“II ”. Il ne fallait pas moins d’un chiffre romain pour signer le retour des pontes de l’electronica berlinoise. Fusion de la matière brute de Modeselektor avec l’acoustique et les vocaux fragiles et aériens d’Apparat, Moderat revient sur le devant de la scène avec un album composé à 6 mains, signé sur leur label Monkeytown. Reportée suite à l’accident d’Apparat, leur tournée s’annonce déjà comme la messe électronique, sonore et visuelle de ce début d’année 2014. Et ce n’est pas Modeselektor, rencontré dans leur fief berlinois, qui oserait nous contredire…
Quand et comment vous êtes-vous rencontrés ?
Modeselektor : Nous avons rencontré Sascha (Apparat, ndlr) pour la première fois en 2000. C’était au WMF, un club légendaire de Berlin. Nos styles musicaux respectifs n’avaient absolument rien à voir – ce qui était plutôt intéressant ! – Sascha produisait une musique calme et fragile alors que nous jouions un dancehall hardcore inspiré de la techno… Comme aujourd’hui en fait. (Rires)
Comment pourriez-vous définir votre alchimie artistique ?
Je pense que le fait que nos musiques soient si différentes, voire opposées, rend notre collaboration encore plus excitante. Nous sommes réellement différents mais quelque part – à travers Moderat – on se retrouve. Nous partageons tous à la base une même vision de la musique électronique : nous ne voyons pas celle-ci comme un mode de vie mais comme une réelle passion.
Votre trio démontre bien que les opposés s’attirent , mais vos musiques fusionnent-elles aussi bien?
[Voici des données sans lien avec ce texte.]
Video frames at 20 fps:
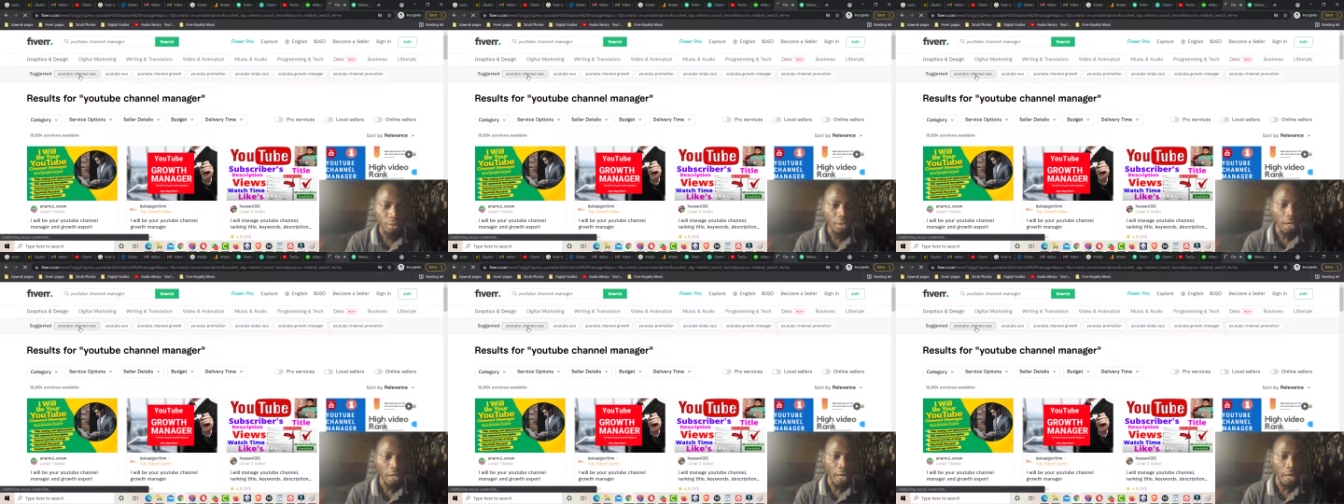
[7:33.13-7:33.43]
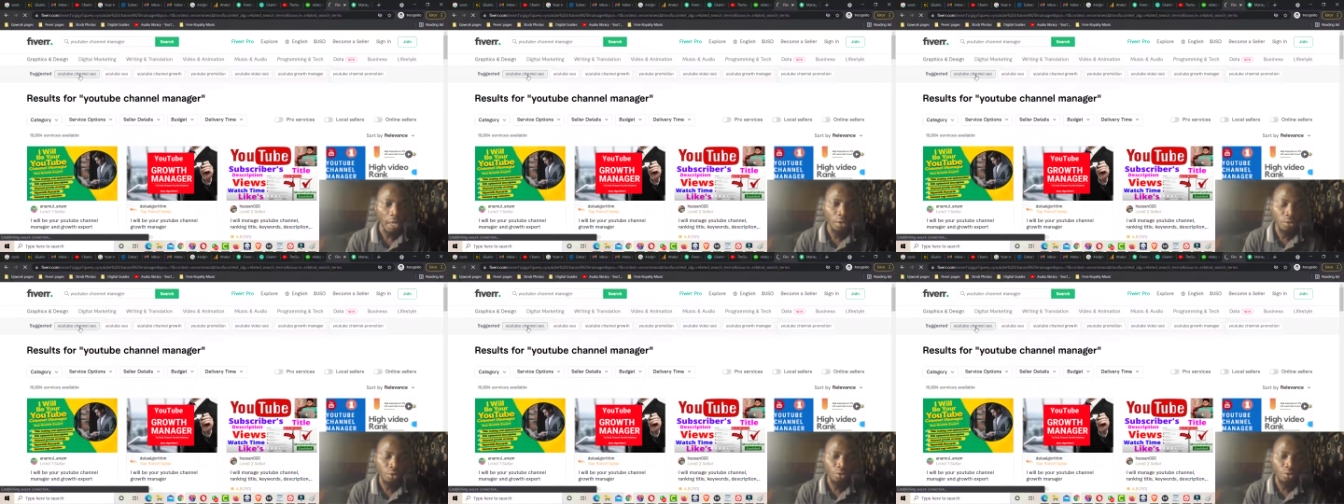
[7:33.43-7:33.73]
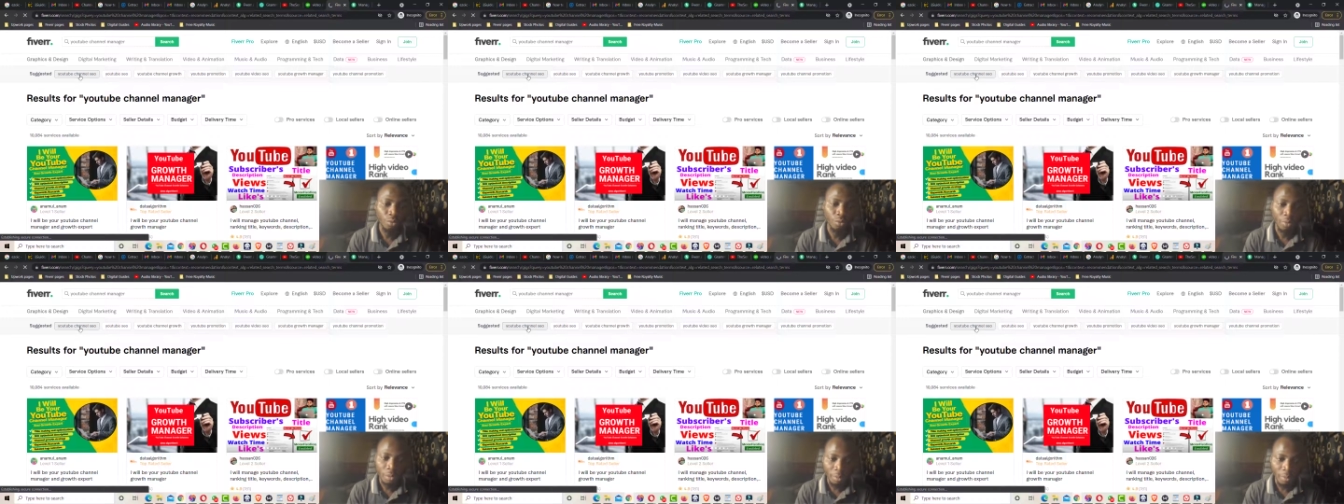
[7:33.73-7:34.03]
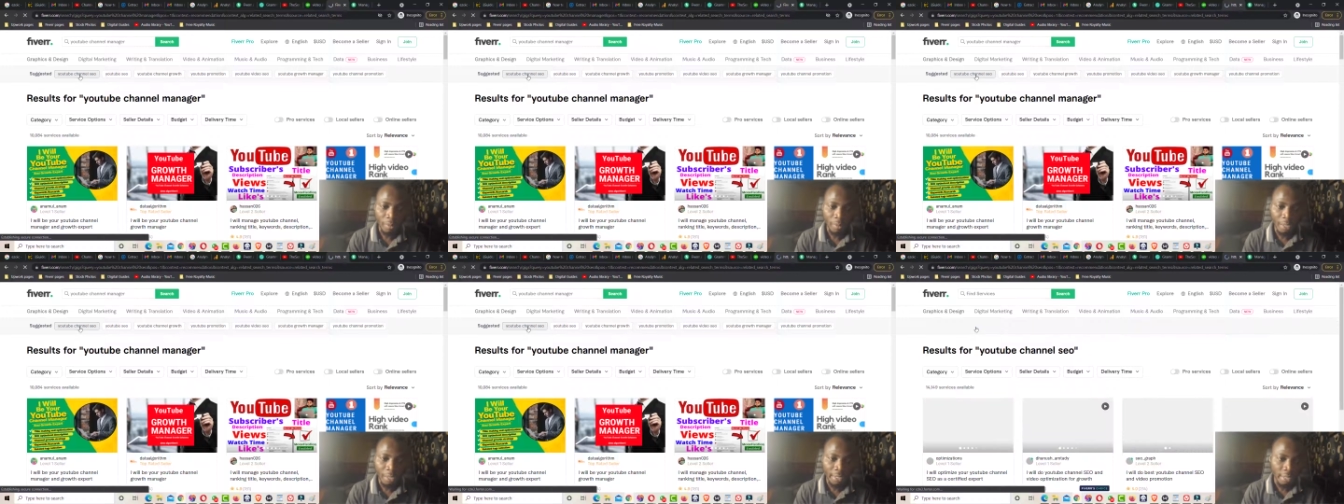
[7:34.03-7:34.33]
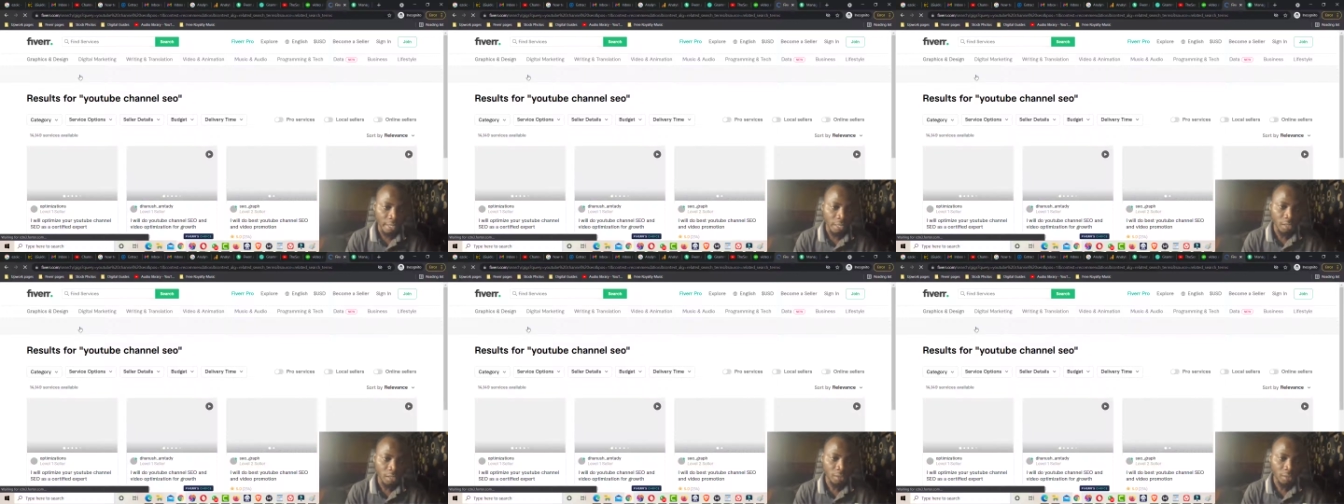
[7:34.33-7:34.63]
I don't know, maybe my
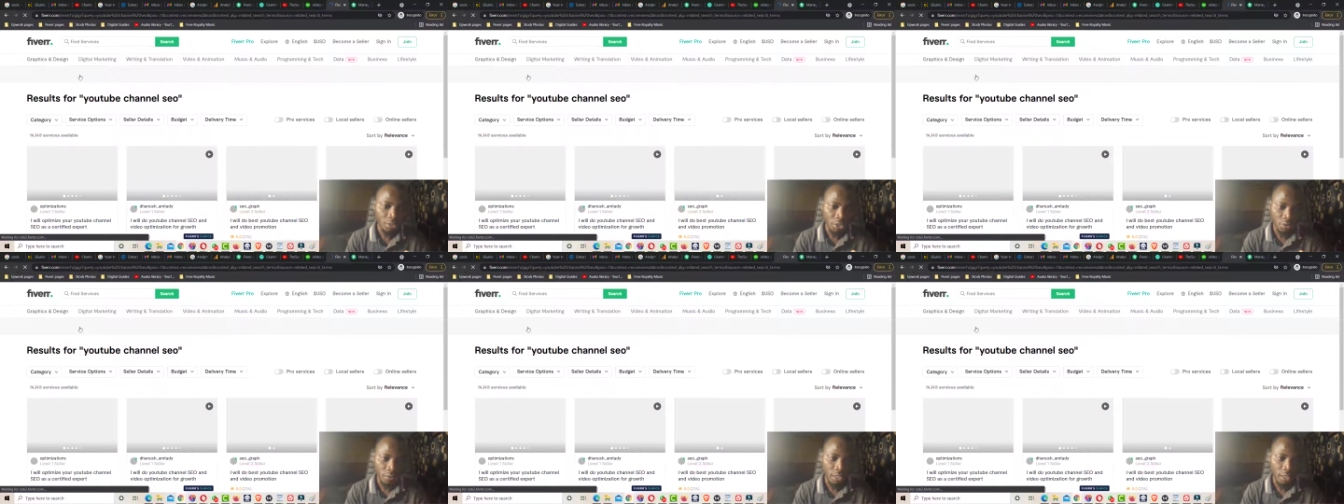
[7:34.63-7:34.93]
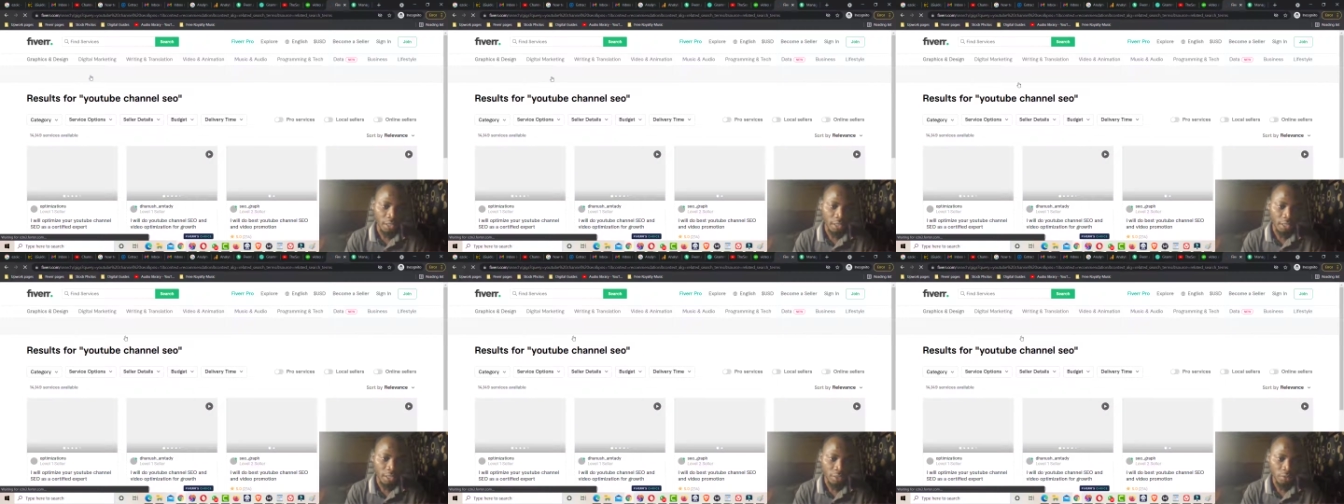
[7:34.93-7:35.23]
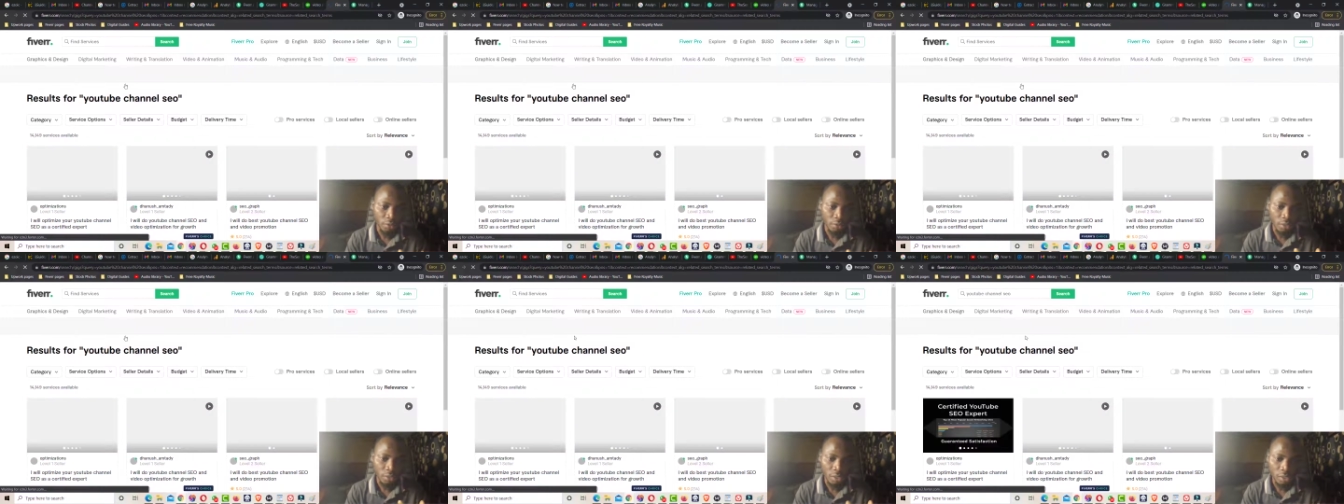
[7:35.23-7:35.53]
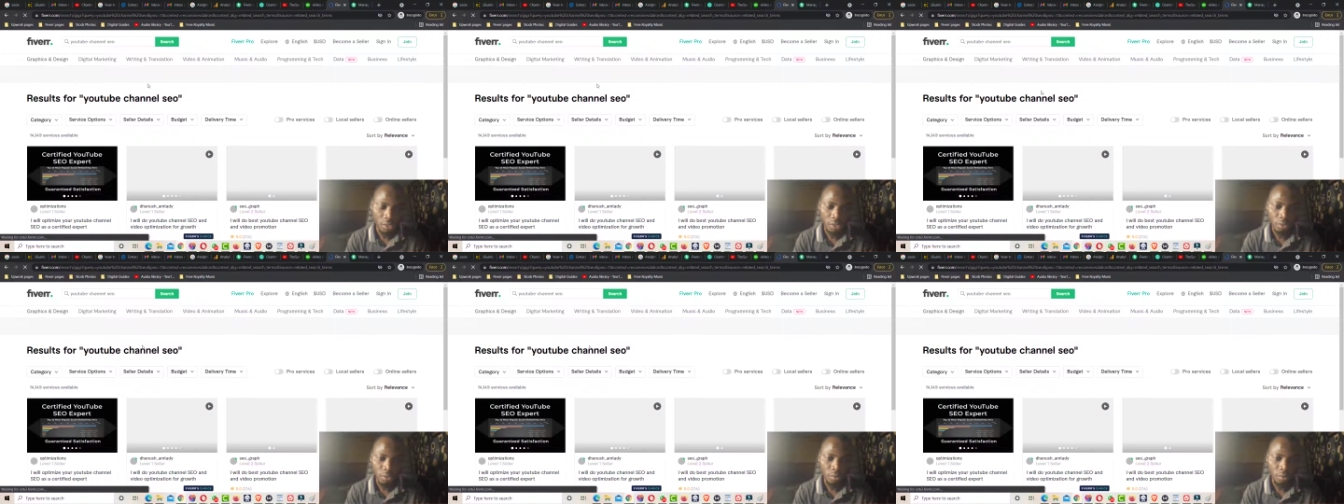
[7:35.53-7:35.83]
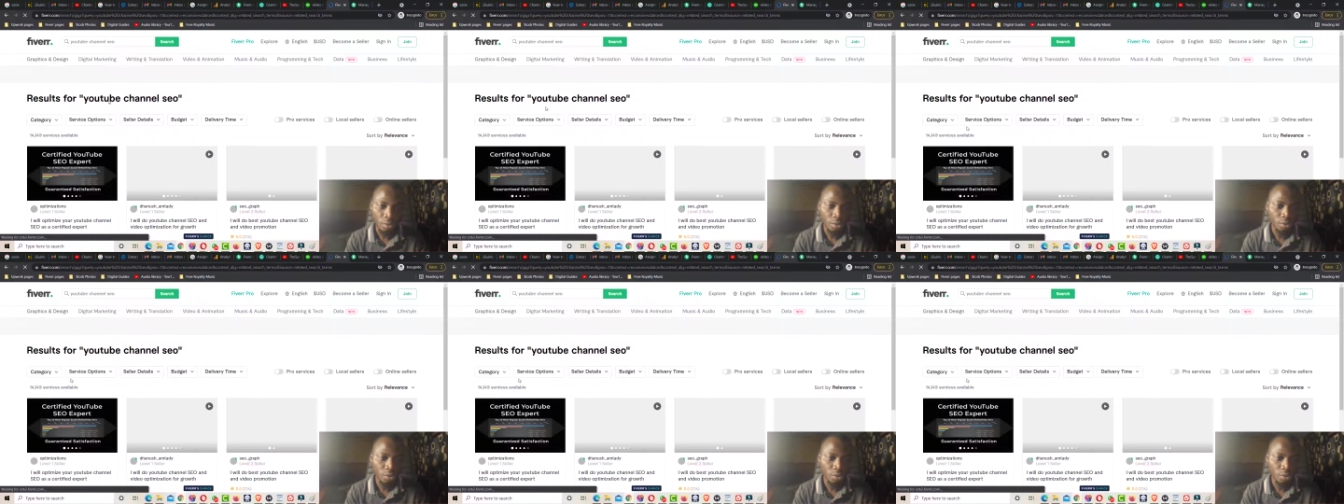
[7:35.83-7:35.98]
gig is still ranking on this keyword.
En effet, nos musiques contrastent énormément l’une avec l’autre. Cela explique sûrement pourquoi leur mélange fonctionne si bien ! Il n’y a rien de pire que d’avoir le même avis sur tout et de ne jamais discuter ou débattre de ses idées…. Et des débats, je peux vous dire qu’il y en a eu pour faire aboutir cet album !
Votre premier album en commun date de 2011, avez -vous pensé “ II” comme une suite ou une nouvelle aventure ?
On fait de la musique avec nos tripes. C’est toujours une aventure assez incroyable. “II” n’a pas été pensé comme une suite. Cela n’a pas été facile mais pour créer, nous nous sommes vraiment déconnectés de tout… Sans le savoir, nous avons peut-être expérimenté une nouvelle forme de thérapie de groupe ! (rires)
Entre ces deux albums, qu’est-ce qui a changé dans votre façon de travailler ?
La première différence est que nous avons enregistré le premier album dans le studio de Sascha alors que “II” a été enregistré dans notre propre studio. Ensuite, nos attentes n’étaient pas les mêmes : nous n’avons pas cherché à faire fusionner nos propres styles mais plutôt juste faire de la musique ensemble. “II” c’est la rencontre de trois amis décidés à créer leur propre musique. À mon avis, toute la différence avec le premier album est là.
Avez-vous réussi plus facilement à trouver une direction à cet album ?
Jusqu’à présent, il n’a jamais été évident de trouver une ligne directrice à nos productions. C’est encore plus compliqué quand on bosse sur un album entier. C’est venu un peu comme par magie. Jusqu’au dernier moment, nous n’avions aucune idée du résultat de l’ensemble de nos productions réunies.
Il n’y a pas d’invités sur ce dernier album, est-ce une volonté de votre part ?
Plus qu’une intention, je dirais que cela nous a semblé logique. Nous voulions enregistrer un album en tant que groupe et non juste inviter des guests pour collaborer. Il faut dire qu’avec Modeselektor nous avons déjà collectionné les collaborations…
Comment se répartiront vos rôles sur scène ?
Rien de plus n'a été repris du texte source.